The trafficked girls reportedly keep wake controlling fire in the local oven till next morning and move round to sell bread in nearby communities, with no opportunity to go to school.
A study by Andrea I. Zambrano, Beatriz E. Munoz, and Sheila K. West, in Tanzania found a strong relationship between cooking fire exposure while sleeping and active trachoma in children.
It says “there is good biologic plausibility why trachoma may be higher in children exposed to indoor air pollution (IAP). In addition to tearing and irritation, which may result in auto-re-infection, IAP appears to have a direct effect on the immune system.”
Science Daily also says children exposed to open fire cooking in developing countries experience difficulty with memory, problem-solving and social skills.
At Dambai old town, Adjoa, 40, gave her daughter, 12, out as a house help to a 25 year-old lady Teacher, for her (mother) to be paid GH¢80.00 monthly. The teenager wakes up early to do all household chores including; the preparation of local drinks, which she sells in the market during school hours.
Attempts to enrol her in school was unsuccessful as her mother was not ready to lose her monthly pay.
Investigations show that hundreds of children, boys and girls are trafficked especially from neighbouring island communities to the two districts and engaged in economic activities, including fishing.
A few of the children who are living with relations go to school, but sell food and other items after school and on market days.

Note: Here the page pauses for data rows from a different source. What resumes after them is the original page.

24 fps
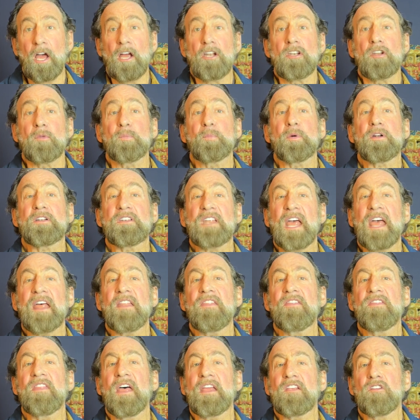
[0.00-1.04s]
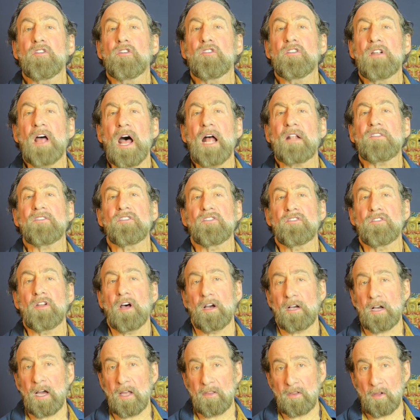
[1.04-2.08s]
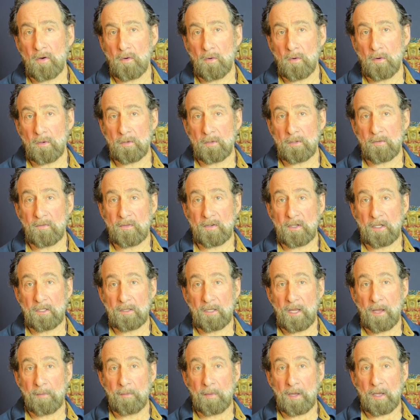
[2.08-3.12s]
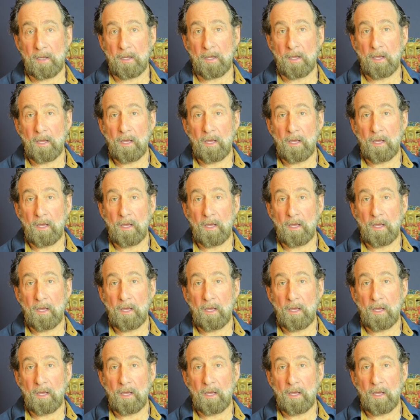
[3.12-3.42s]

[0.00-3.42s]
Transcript: to pretend that you're not stuck on the horns of a dilemma.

Experts say lack of rest affects the growth hormone levels of children, their metabolism and ability to concentrate, but alas, these children know no rest, not even on school vacations.
The Department of Social Welfare and other institutions mandated to protect the welfare of children in the districts seem overwhelmed by the number of early marriage and child labour cases.

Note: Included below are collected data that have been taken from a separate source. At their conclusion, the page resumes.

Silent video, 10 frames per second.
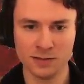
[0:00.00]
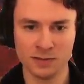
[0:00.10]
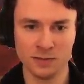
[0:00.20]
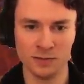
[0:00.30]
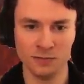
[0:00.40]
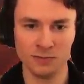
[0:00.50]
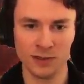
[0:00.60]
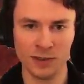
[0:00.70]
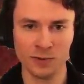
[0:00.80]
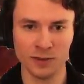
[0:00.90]
Ooh,
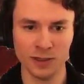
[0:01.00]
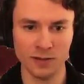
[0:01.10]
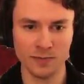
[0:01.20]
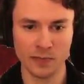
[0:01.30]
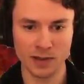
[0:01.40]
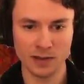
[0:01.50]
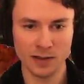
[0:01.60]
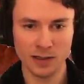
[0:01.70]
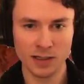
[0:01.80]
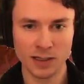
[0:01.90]
thought he would run.
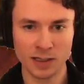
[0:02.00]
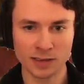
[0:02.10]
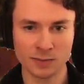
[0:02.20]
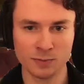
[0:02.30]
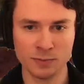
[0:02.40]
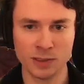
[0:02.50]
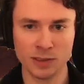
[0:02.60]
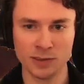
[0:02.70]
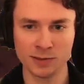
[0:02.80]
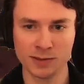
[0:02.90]
That's
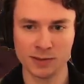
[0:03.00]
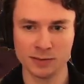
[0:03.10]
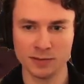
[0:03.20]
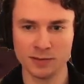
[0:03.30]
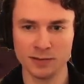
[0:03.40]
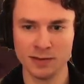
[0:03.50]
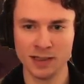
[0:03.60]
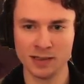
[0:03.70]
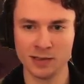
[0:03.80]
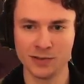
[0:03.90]
close.
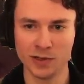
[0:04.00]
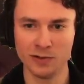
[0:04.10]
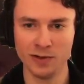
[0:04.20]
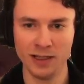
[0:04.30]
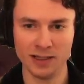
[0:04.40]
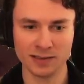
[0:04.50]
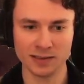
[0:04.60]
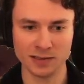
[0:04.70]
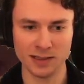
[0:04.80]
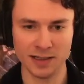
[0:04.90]
That little drone he has
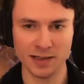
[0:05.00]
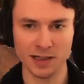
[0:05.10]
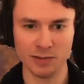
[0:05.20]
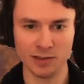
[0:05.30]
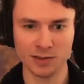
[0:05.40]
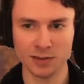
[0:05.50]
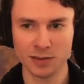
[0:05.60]
does a lot of damage.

Mr Israel Aklorbortu, Volta Regional Director, Department of Children lamented the unrepentant nature of some parents and therefore called for the development of response mechanisms outside the formal system-establishment of child protection committees by the Assemblies or Traditional authorities to protect children from all forms of violence, abuse, neglect and exploitation.
He said the committees could serve as watchdogs, to ensure that children enjoyed their rights to the fullest. Such committees are welcome but you and I have our roles to play too. All we need to do according to experts, is to look out for triggers such as unexplained bruises on children, children wandering late at night, begging for food and poor clothing, for rescue.
Children also suffer many other abuses, such as parents showing little concern for a child and incessant verbal thrashing of a child for poor performance at school and home.
Some parents follow up their children to school to demand of their teachers to use harsh physical discipline on them (children), also denying them healthcare and abandonment, all these are signs of abuse calling for attention.